Um jogo online de whack-a-mole
Se você eliminar o tráfico de vida selvagem em uma plataforma, os traficantes simplesmente pulam para outra, diz Kessler. É por isso que a coalizão adota uma abordagem liderada pela indústria.
O comércio ilegal de animais selvagens online tem muitas semelhanças com outras formas de tráfico que acontecem online, como o tráfico de pessoas, drogas e armas, diz Kessler. Uma diferença fundamental é que há uma vasta área cinzenta quando se trata do comércio de vida selvagem. As leis sobre o que é legal para o comércio são complexas e variam de país para país e até mesmo de estado ou cidade nos EUA.
“Muitas agências governamentais não têm capacidade ou recursos para monitorar todas as remessas físicas que chegam, bem como tudo que acontece online”, diz Kessler.
As proteções também variam de acordo com as espécies. Com o comércio de animais vivos, pode ser difícil identificar uma espécie a partir de uma foto, mesmo se a foto correta for usada, diz ela. Especialistas em vida selvagem, que atuam como observadores cibernéticos, ajudam a identificar as espécies corretas e qual é o status de proteção. Eles digitam palavras-chave para ver se conseguem detectar o comércio ilegal e, em seguida, enviam os resultados aos membros da coalizão para que sejam removidos. Essas palavras-chave são então inseridas em algoritmos para que possam ser identificadas novamente.
Algumas empresas usam anúncios pop-up para impedir as compras, portanto, se um usuário pesquisar uma palavra-chave que possa acionar o anúncio pop-up, como “marfim”, o usuário verá quais proteções e proibições estão em vigor.

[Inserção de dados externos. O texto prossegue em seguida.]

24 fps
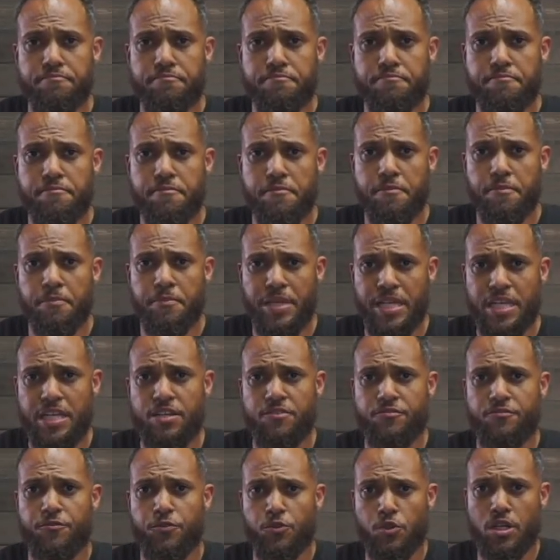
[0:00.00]
mean
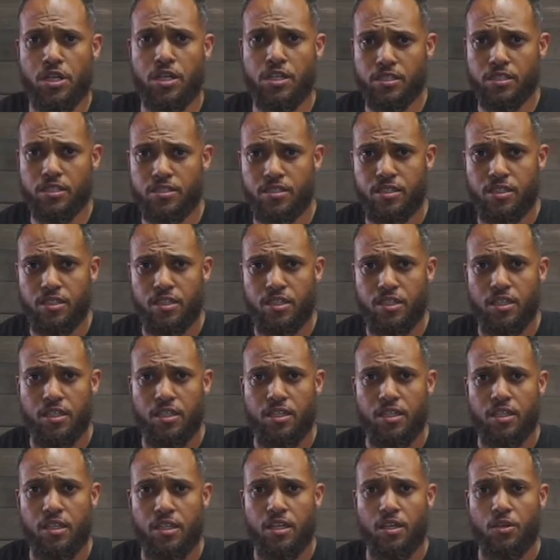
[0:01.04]
for us
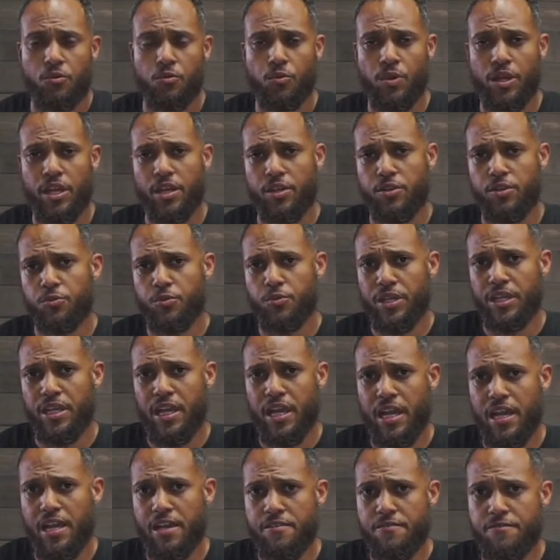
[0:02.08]
when we
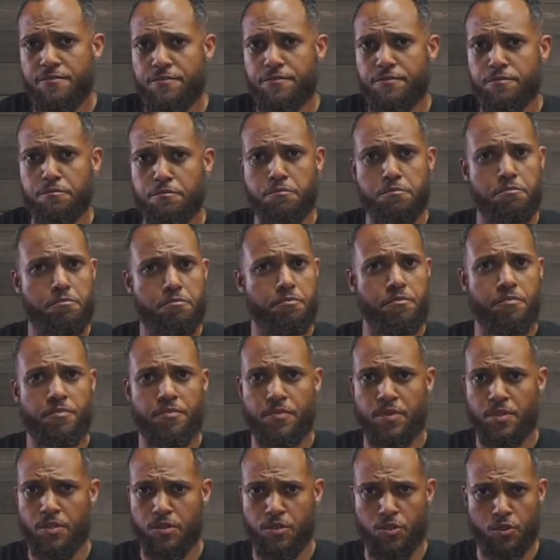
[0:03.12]
have
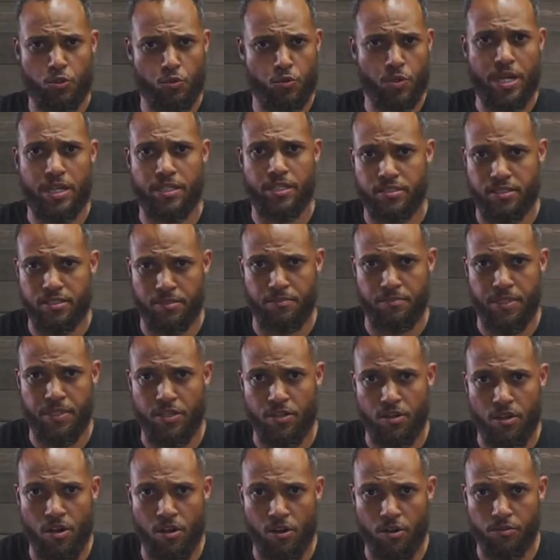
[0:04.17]
the right to
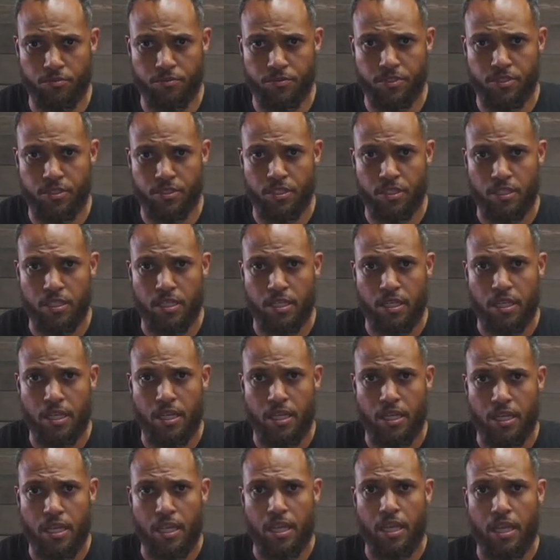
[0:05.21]
bear arms
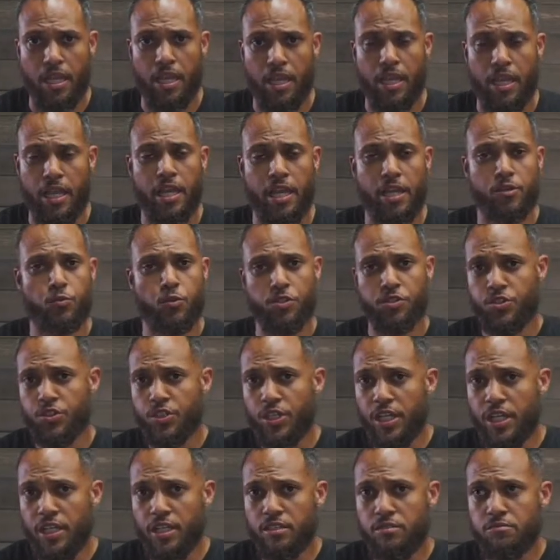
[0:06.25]
and we're
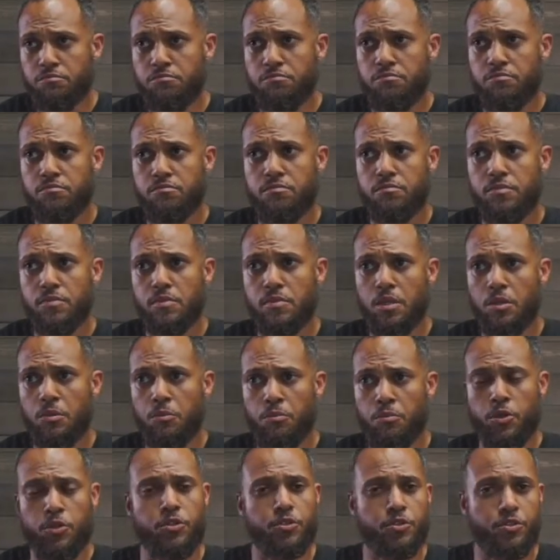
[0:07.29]
seeing
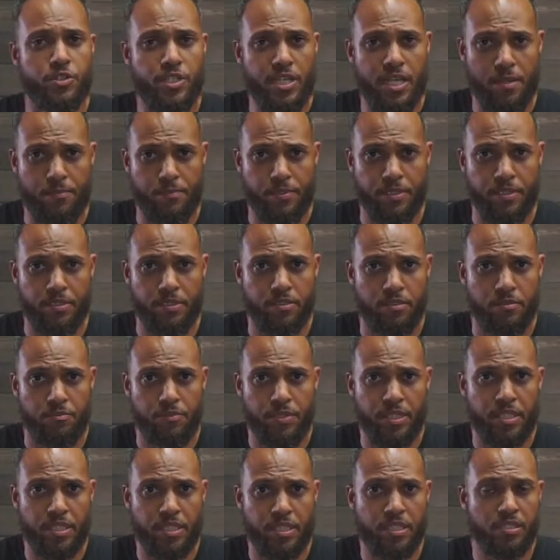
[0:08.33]
murders happen
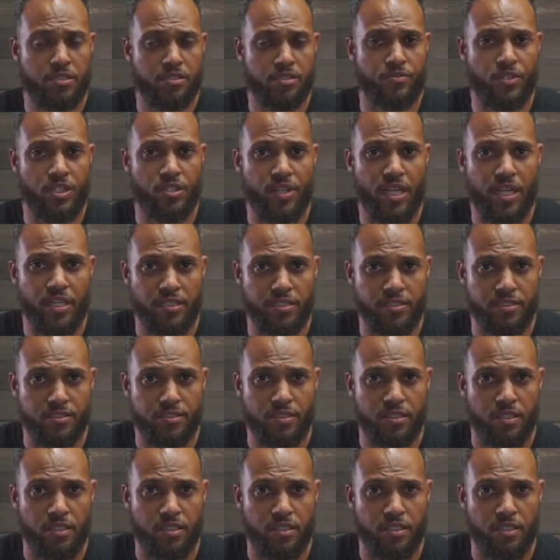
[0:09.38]
because of gun violence?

“Até agora, são principalmente anúncios, mas alguns fóruns elevaram isso à aplicação da lei”, diz Kessler.
Cancelar ou condenar?
Existem muitos desafios jurisdicionais quando se trata de processar crimes online, como saber quem e onde está o criminoso, bem como diferenciar entre comércio legal e ilegal.
Por meio da Lei Lacey, os EUA podem processar com base em violações de leis estrangeiras quando há uma conexão com os EUA e há exemplos de investigações e processos bem-sucedidos. Em dezembro de 2020, o Departamento de Justiça extraditou um cidadão chinês da Malásia para os EUA por supostamente financiar uma quadrilha de tráfico de tartarugas que contrabandeou 1.500 tartarugas protegidas para fora dos EUA.

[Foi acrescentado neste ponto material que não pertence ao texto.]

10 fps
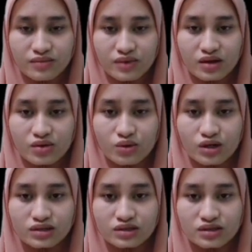
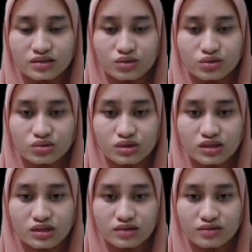
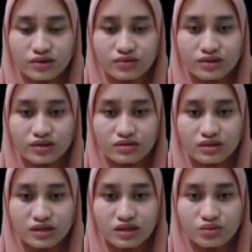1,62350
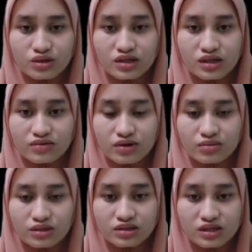ringgit we get from the
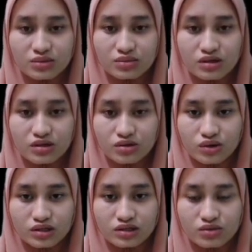table on
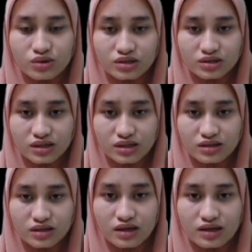question 1C.
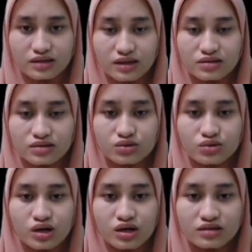Next
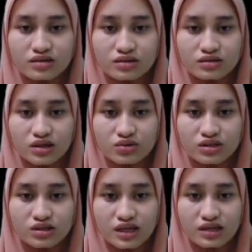
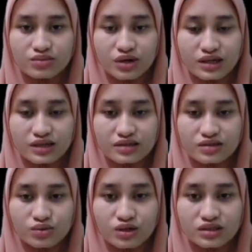200,008 minus
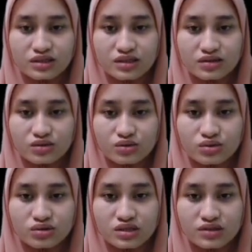
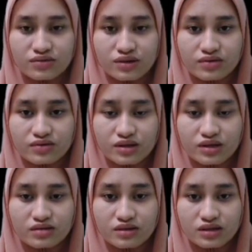1,62350
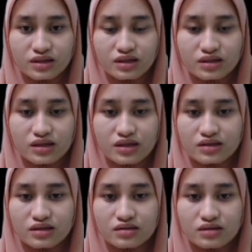ringgit. The
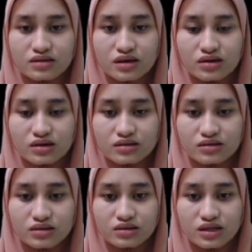result is
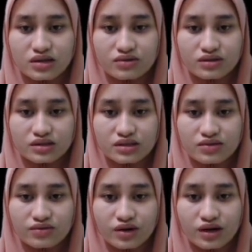
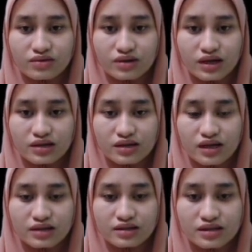37658 and
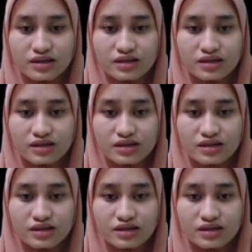it is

E no início deste ano, um homem do Texas foi condenado a quase dois anos de prisão por seu papel em uma rede internacional de contrabando de animais selvagens protegidos que usava o Facebook para conectar fornecedores e clientes.
A Internet é tão vasta e a aplicação da lei não tem recursos suficientes para acompanhar e investigar todos os anúncios, diz Kessler, e é por isso que a colaboração do setor privado é tão importante.
Desafios contínuos
Kessler diz que espera atrair mais empresas de tecnologia e que elas serão capazes de criar métodos mais automatizados para encontrar essas postagens e alimentar algoritmos online com novas palavras-chave. Por exemplo, o IFAW e o Baidu, o maior mecanismo de busca da China, criaram uma ferramenta de inteligência artificial que identifica produtos da vida selvagem online.
Mas o maior desafio para a coalizão é se manter à frente das palavras-chave em constante evolução e identificar postagens problemáticas. Os traficantes também estão se tornando mais experientes em contornar os regulamentos. Eles estão descobrindo como explorar brechas e o que escrever em suas postagens para garantir que permaneçam na “área cinzenta”, diz Kessler.
E a cooperação internacional no tráfico de vida selvagem não chega nem perto, diz Ma.
“Em muitos casos, vemos apenas a prisão de traficantes, mas [raramente] vemos cooperação internacional para prender líderes dos sindicatos nos bastidores”, diz ela.
Ela acrescenta que a conservação da vida selvagem não deve ser politizada e que isolar a China não é uma solução. O tráfico de vida selvagem online em outros lugares como os EUA e o Japão não recebe tanta atenção, diz ela.
“Os próximos 10 anos podem ser o último período de janela para os países agirem juntos”, diz Ma.
“Se continuarmos a permitir que as diferenças políticas triunfem sobre nossos interesses e destinos compartilhados, podemos perder a batalha completamente.”